For now, Hindenburg Research's accusations are costing him dearly. IEP’s stock slumped almost 20% on Wall Street, its biggest daily drop. This pared Icahn's net worth by some $3.1 billion.
To this must be added a drop of another $7.3 billion according to Bloomberg News. This would come from the fact that according to Hindenburg Research, the investor had a margin loan collateralized by his stake in IEP. In total, Icahn's net worth fell by 41% to $14.6 billion in 24 hours, according to the Bloomberg Billionaires Index.
The billionaire also tumbled more than 69 positions in the highly regarded and watched global ranking of fortunes. He is now the 119th richest person in the world. Before the Hindenburg Research report, he was 58th.
Carl Icahn owns 84.85% of IEP as of Dec. 30. The stake was then valued at $12.1 billion. The valuation of this stake was more than $15 billion on May 1, the day before Hindenburg published its report.
The short-seller said that IEP units are inflated by 75%+ due to the fact that the company trades at a 218% premium to its last reported net asset value. It also accused IEP of inflating the valuation of its less liquid and private assets. IEP has investments in seven primary business segments: investments, energy, automotive, food packaging, real estate, home fashion and pharma.
"Icahn Enterprises’ current dividend yield is ~15.8%, making it the highest dividend yield of any U.S. large cap company by far, with the next closest at ~9.9%," Hindenburg said. "As a result of the company’s elevated unit price, its annual dividend rate equates to an absurd 50.5% of last reported indicative net asset value."
The Dividend and the Margin Loan
The company’s outlier dividend is made possible because, the short-seller asserted, Icahn has been largely taking dividends in units instead of cash, reducing the overall cash outlay required to meet the dividend payment for the remaining unitholders.
"The dividend is entirely unsupported by IEP’s cash flow and investment performance, which has been negative for years. IEP’s investment portfolio has lost ~53% since 2014. The company’s free cash flow figures show IEP has cumulatively burned ~$4.9 billion over the same period," Hindenburg Research said.

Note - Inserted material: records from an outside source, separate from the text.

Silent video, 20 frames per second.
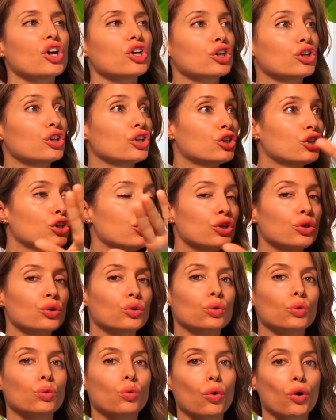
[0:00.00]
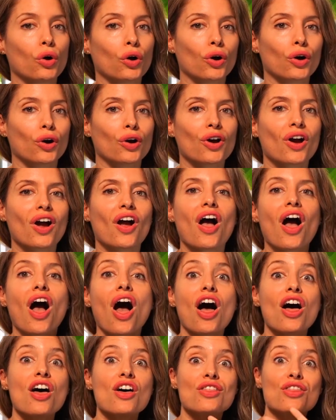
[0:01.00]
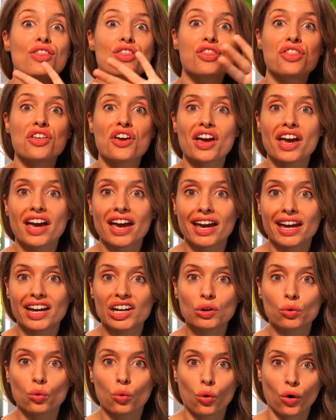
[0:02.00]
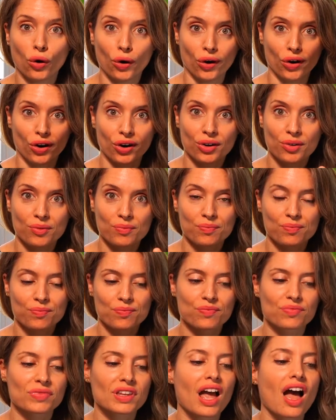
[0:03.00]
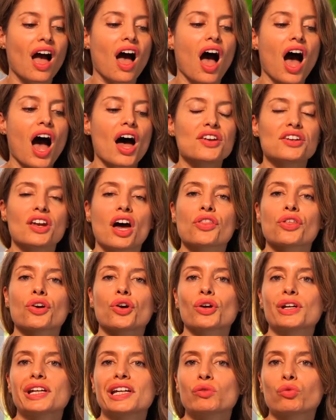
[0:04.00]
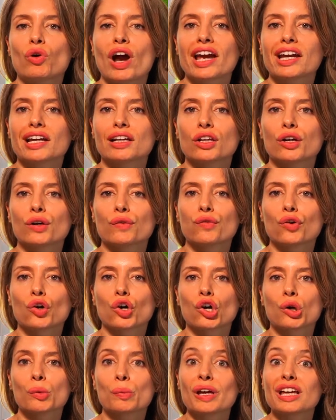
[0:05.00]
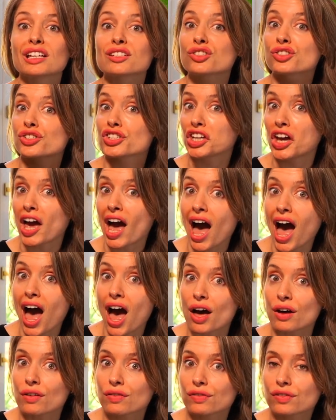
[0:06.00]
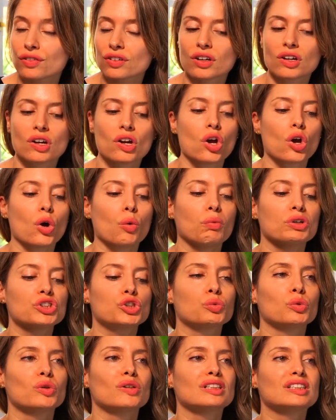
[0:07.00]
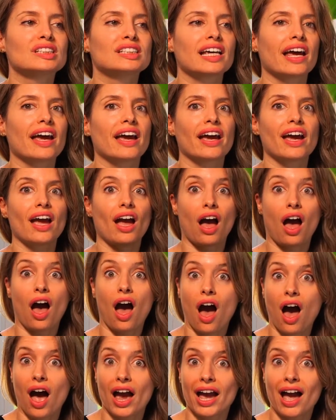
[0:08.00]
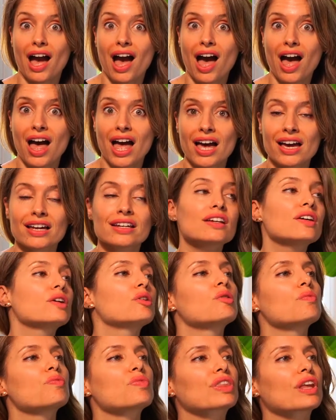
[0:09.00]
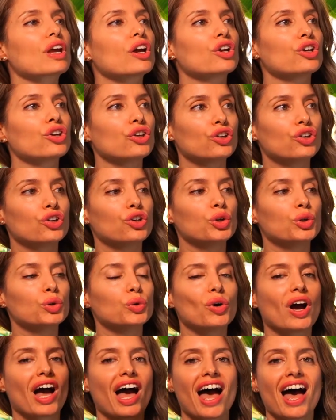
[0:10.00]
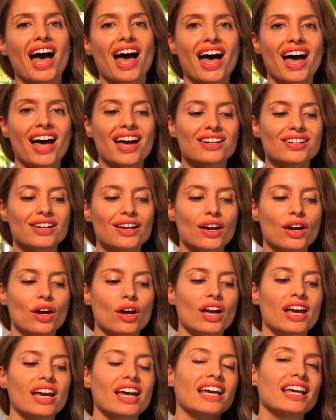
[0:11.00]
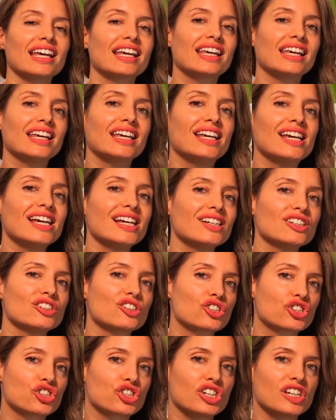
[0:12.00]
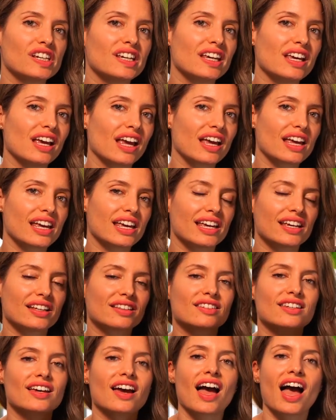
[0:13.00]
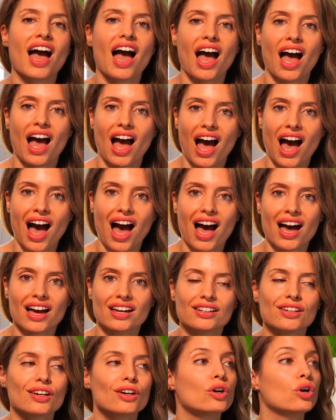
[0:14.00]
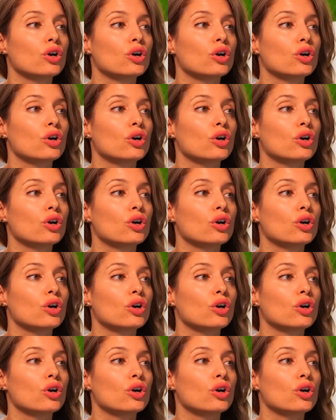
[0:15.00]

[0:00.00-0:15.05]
you were, they were. Another irregular verb is to have, which we would say I had, you had, he, she, it had,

Icahn has a margin loan collateralized by his stake in IEP. In February, 181 million of his almost 300 million shares had been pledged, according to the company's 2022 annual report. The 181 million shares were valued at $9.2 billion.
The principle of a margin loan is that if the value of the collateral decreases, the lender asks the borrower to pledge more collateral.
"Icahn has not disclosed basic metrics around his margin loans like loan to value (LTV), maintenance thresholds, principal amount, or interest rates," Hindenburg Research said in the critical report.
"We think unitholders deserve this information in order to understand the risk of margin calls should IEP unit prices revert toward NAV, a reality we see as inevitable."